Il commissario della Legge Simon Luca Morsiani verso la ricusazione. Sul caso Banca Cis sembra l’abbia fatta grossa, almeno stando a quanto c’è scritto nelle due ordinanze del giudice per le appellazioni David Brunelli.

Non c’è nesso tra quanto sequestrato e quanto ricercato come prova, né il “fumus delicti”, ossia la probabilità dell’effettiva consumazione del reato. L’arresto dell’amministratore delegato di Banca Cis Daniele Guidi è di una gravità estrema. L’impianto accusatorio che ha prodotto questa ordinanza non starebbe in piedi. Non lo diciamo noi, ma un altro giudice che ha demolito il collega punto su punto. Ma perchè un Commissario della legge di San Marino produce un provvedimento del genere? I sammarinesi adesso se lo chiedono, lo vogliono sapere. Allora chiunque può essere arrestato senza che non ci siano prove di reati?. Tutta l’indagine di Morsiani con altri indagati, farebbe acqua da tutte le parti. Mentre invece il Commissario della legge Morsiani ipotizzava addirittura un’associazione a delinquere.
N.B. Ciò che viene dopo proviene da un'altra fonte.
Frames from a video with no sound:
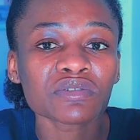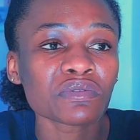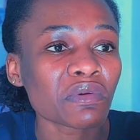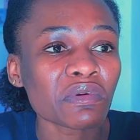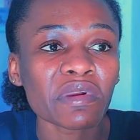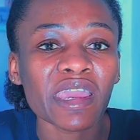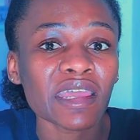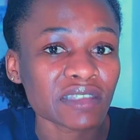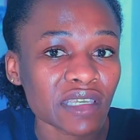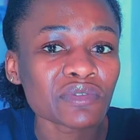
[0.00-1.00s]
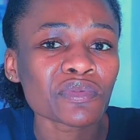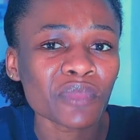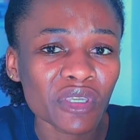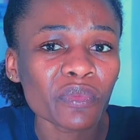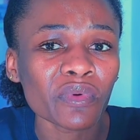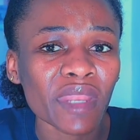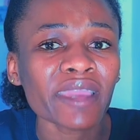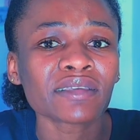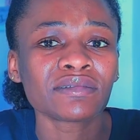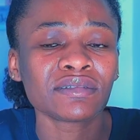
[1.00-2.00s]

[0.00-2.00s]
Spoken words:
to go and attend to people, like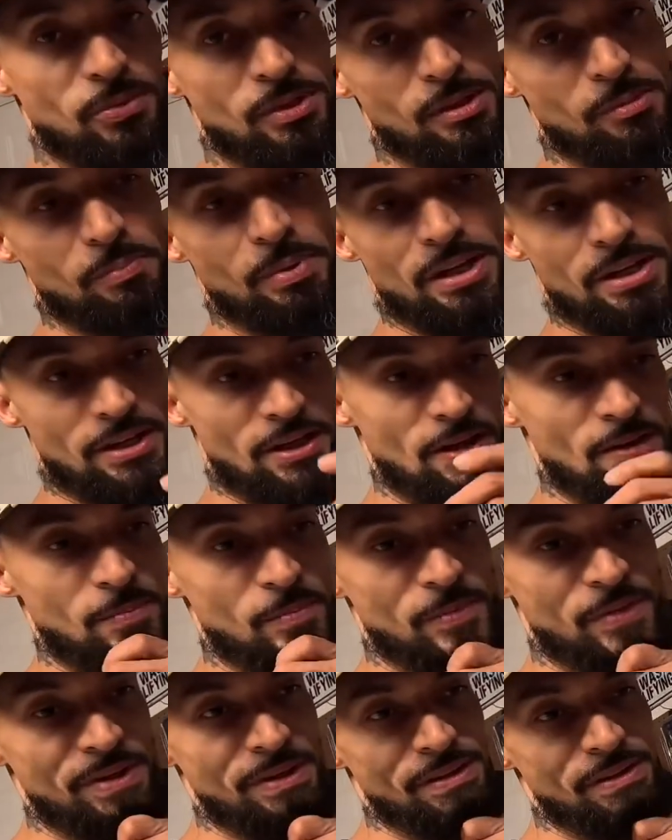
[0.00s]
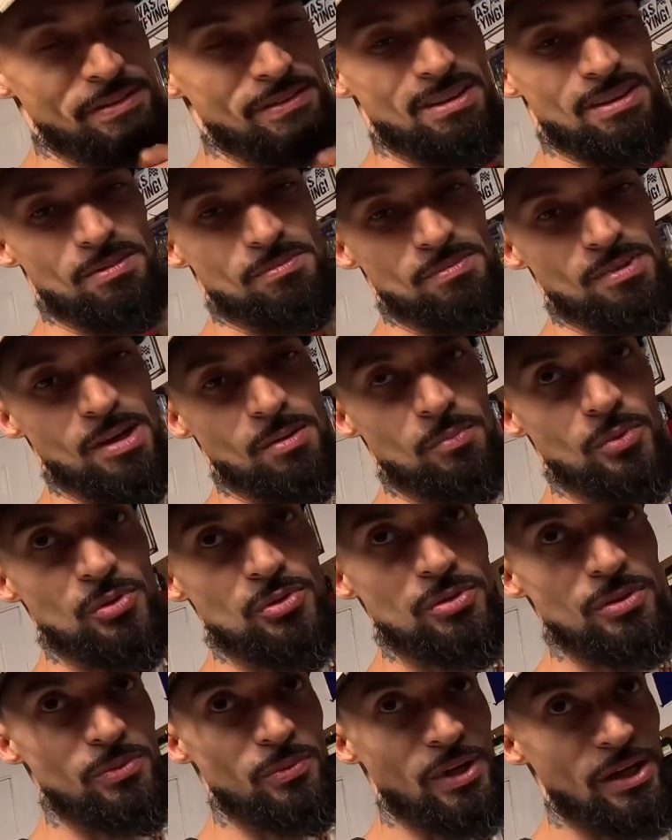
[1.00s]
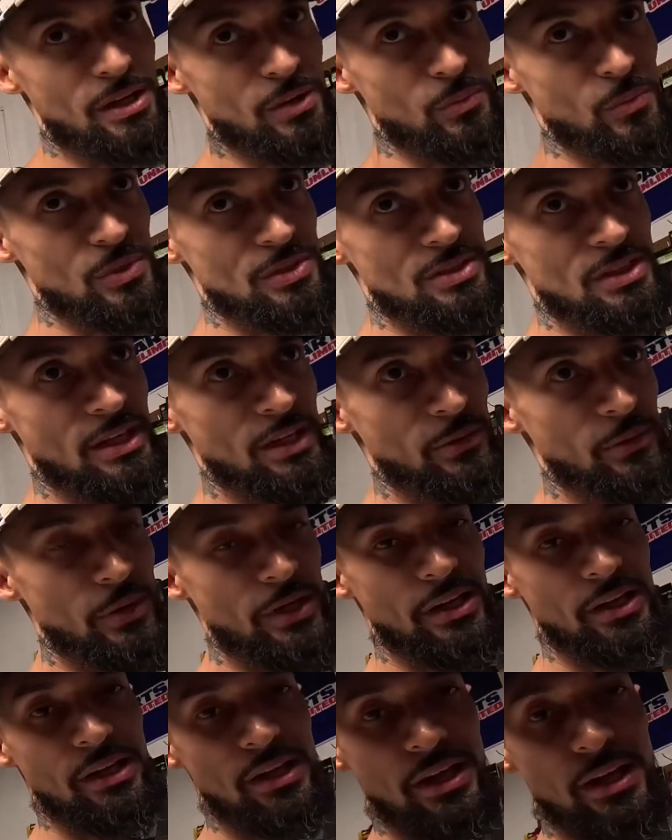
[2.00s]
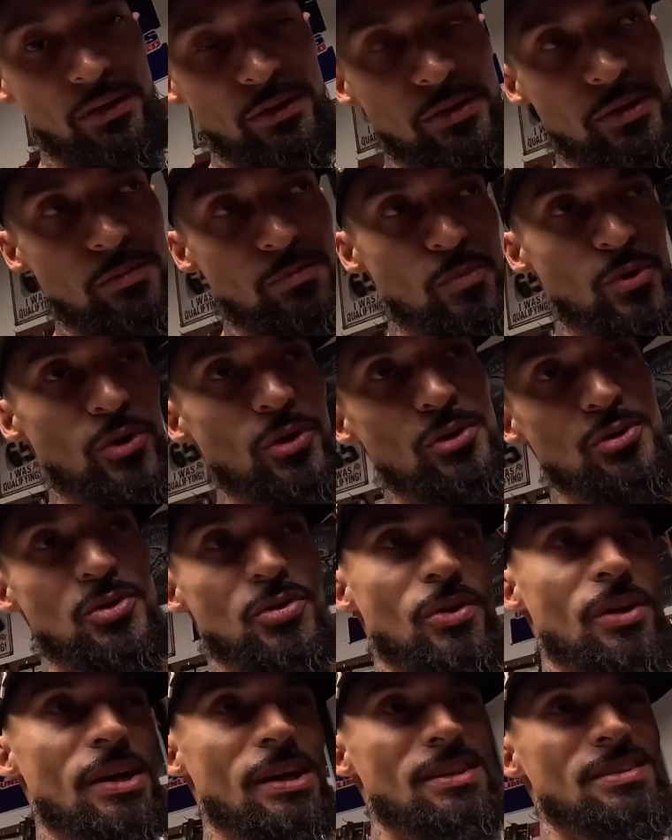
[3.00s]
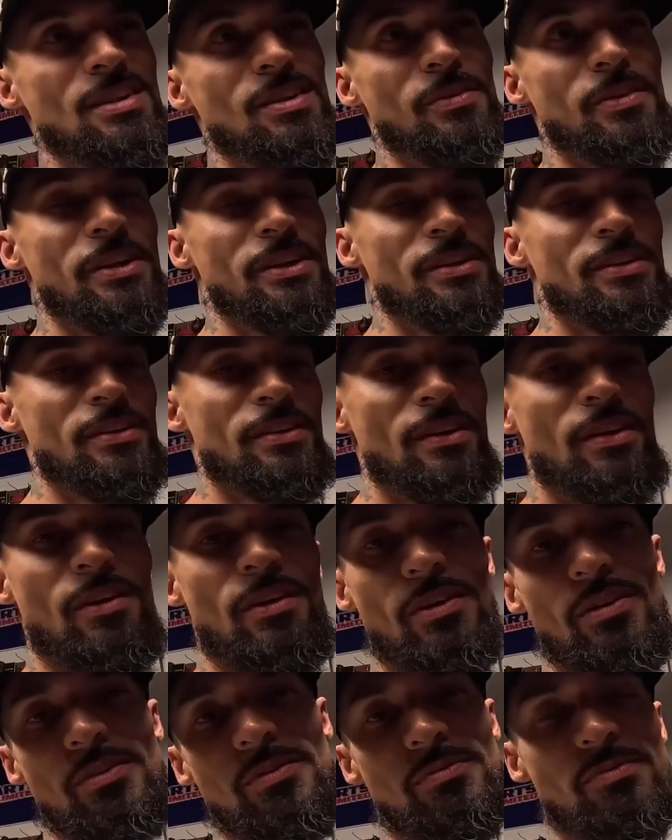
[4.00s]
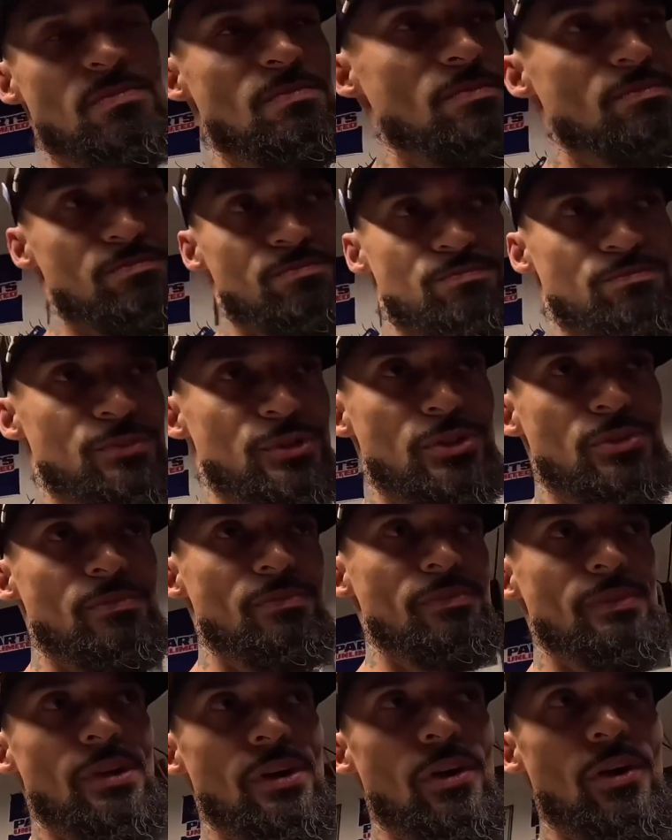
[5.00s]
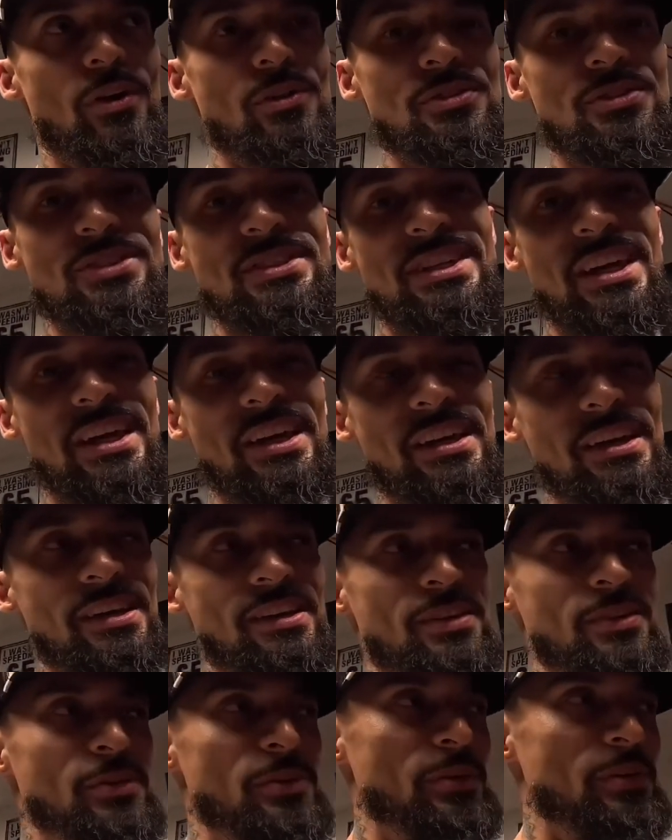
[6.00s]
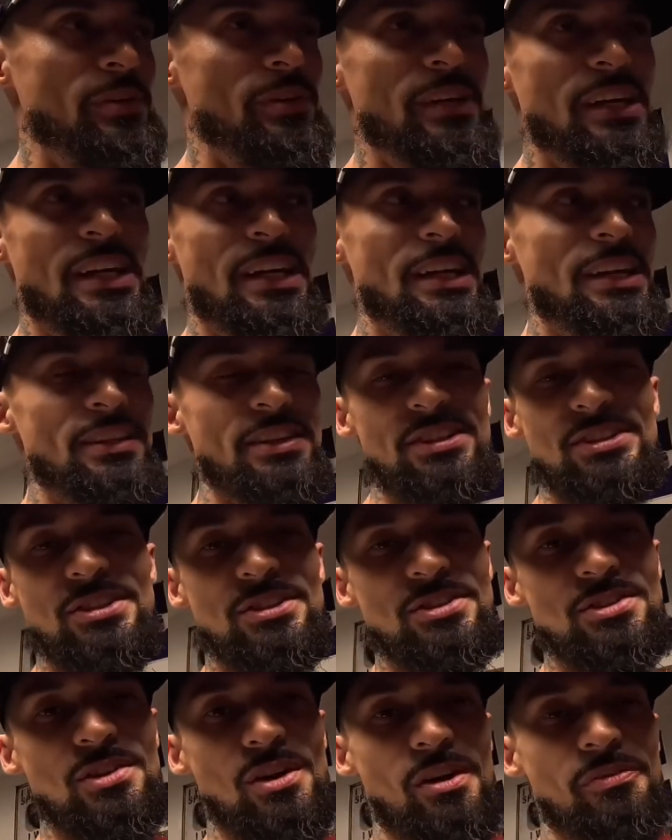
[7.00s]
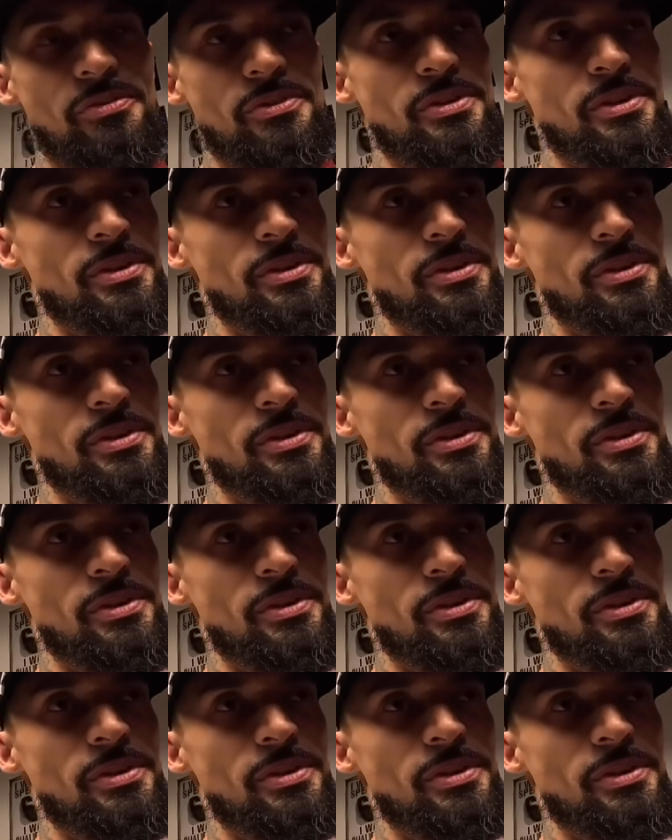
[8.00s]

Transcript: what the bike came with and I'm mostly riding woods anyway and the moto tracks out here are all, are all sand or it's just soft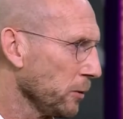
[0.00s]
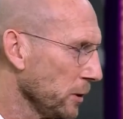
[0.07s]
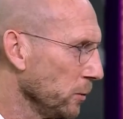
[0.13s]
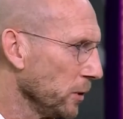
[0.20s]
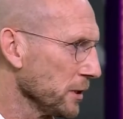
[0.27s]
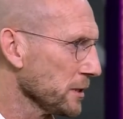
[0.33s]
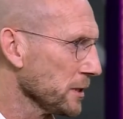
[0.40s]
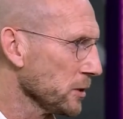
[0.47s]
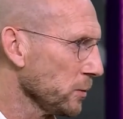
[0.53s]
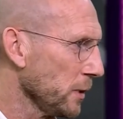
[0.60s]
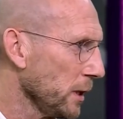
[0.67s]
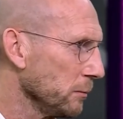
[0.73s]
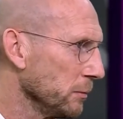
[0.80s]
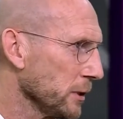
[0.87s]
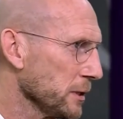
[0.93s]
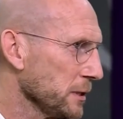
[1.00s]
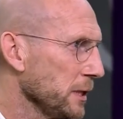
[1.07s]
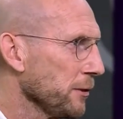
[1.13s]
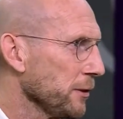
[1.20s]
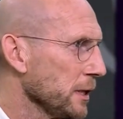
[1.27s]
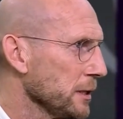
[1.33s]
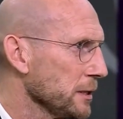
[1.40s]
he wants as well, because he
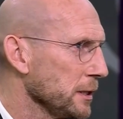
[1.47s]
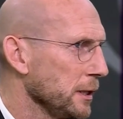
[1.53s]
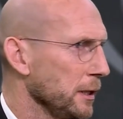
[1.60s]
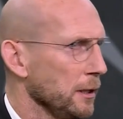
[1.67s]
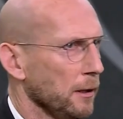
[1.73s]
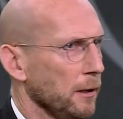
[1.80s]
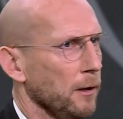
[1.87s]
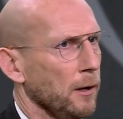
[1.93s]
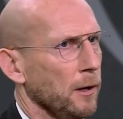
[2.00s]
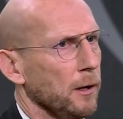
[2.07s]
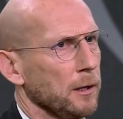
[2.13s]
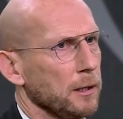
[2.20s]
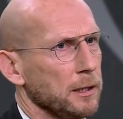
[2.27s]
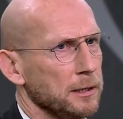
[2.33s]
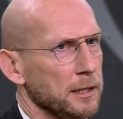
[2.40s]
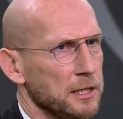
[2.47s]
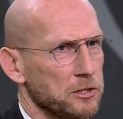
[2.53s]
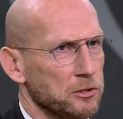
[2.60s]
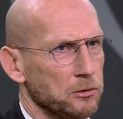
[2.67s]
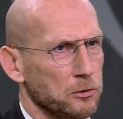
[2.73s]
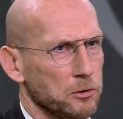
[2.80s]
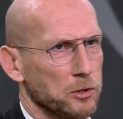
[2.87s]
thinks he
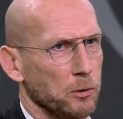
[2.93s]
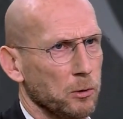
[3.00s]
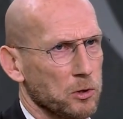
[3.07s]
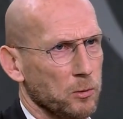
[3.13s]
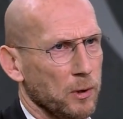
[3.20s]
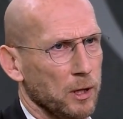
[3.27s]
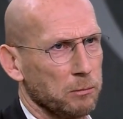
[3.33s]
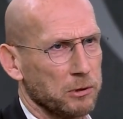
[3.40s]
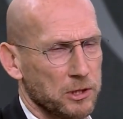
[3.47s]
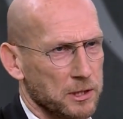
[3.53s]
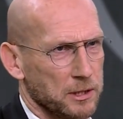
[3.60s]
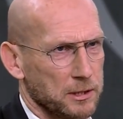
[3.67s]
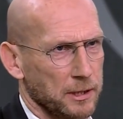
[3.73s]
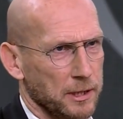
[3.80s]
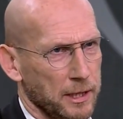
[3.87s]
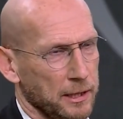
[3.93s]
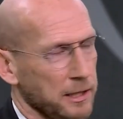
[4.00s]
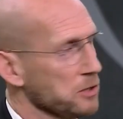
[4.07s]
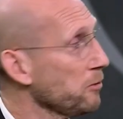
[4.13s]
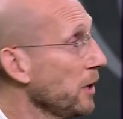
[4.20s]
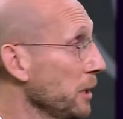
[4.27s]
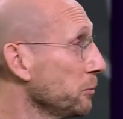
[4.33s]
needs to do so as well, because it's in
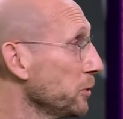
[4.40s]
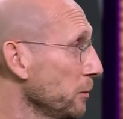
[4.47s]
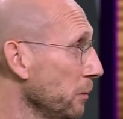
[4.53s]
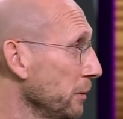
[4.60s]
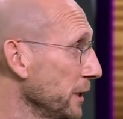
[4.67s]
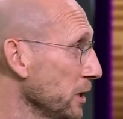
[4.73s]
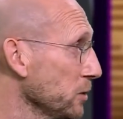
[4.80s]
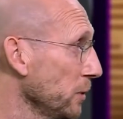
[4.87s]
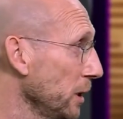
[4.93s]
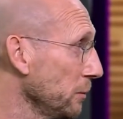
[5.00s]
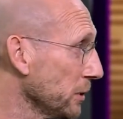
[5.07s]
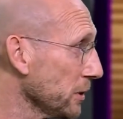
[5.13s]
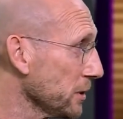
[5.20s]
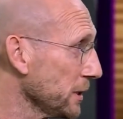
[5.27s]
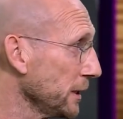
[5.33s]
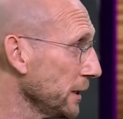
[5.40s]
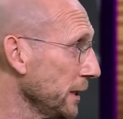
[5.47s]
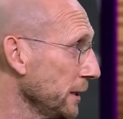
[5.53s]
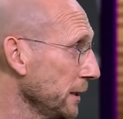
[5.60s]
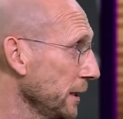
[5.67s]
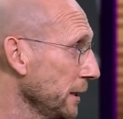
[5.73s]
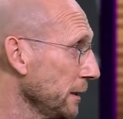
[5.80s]
his right probably as well, because
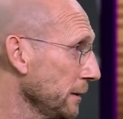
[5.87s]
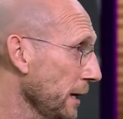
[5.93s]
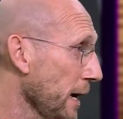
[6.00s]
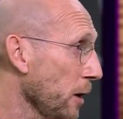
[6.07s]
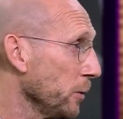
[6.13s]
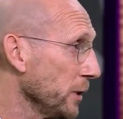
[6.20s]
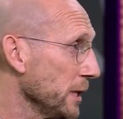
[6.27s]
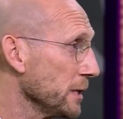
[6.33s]
in how he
Il giudice David Brunelli scrive che per attuare provvedimenti invasivi come misure cautelari personali coercitive così come per sequestri di computer o telefoni, è necessario che ci siano elementi che in due anni d’indagine non sono emersi. E allora perchè Morsiani ha utilizzato lo strumento dell’arresto con un impianto accusatorio che non ha trovato “misfatti”?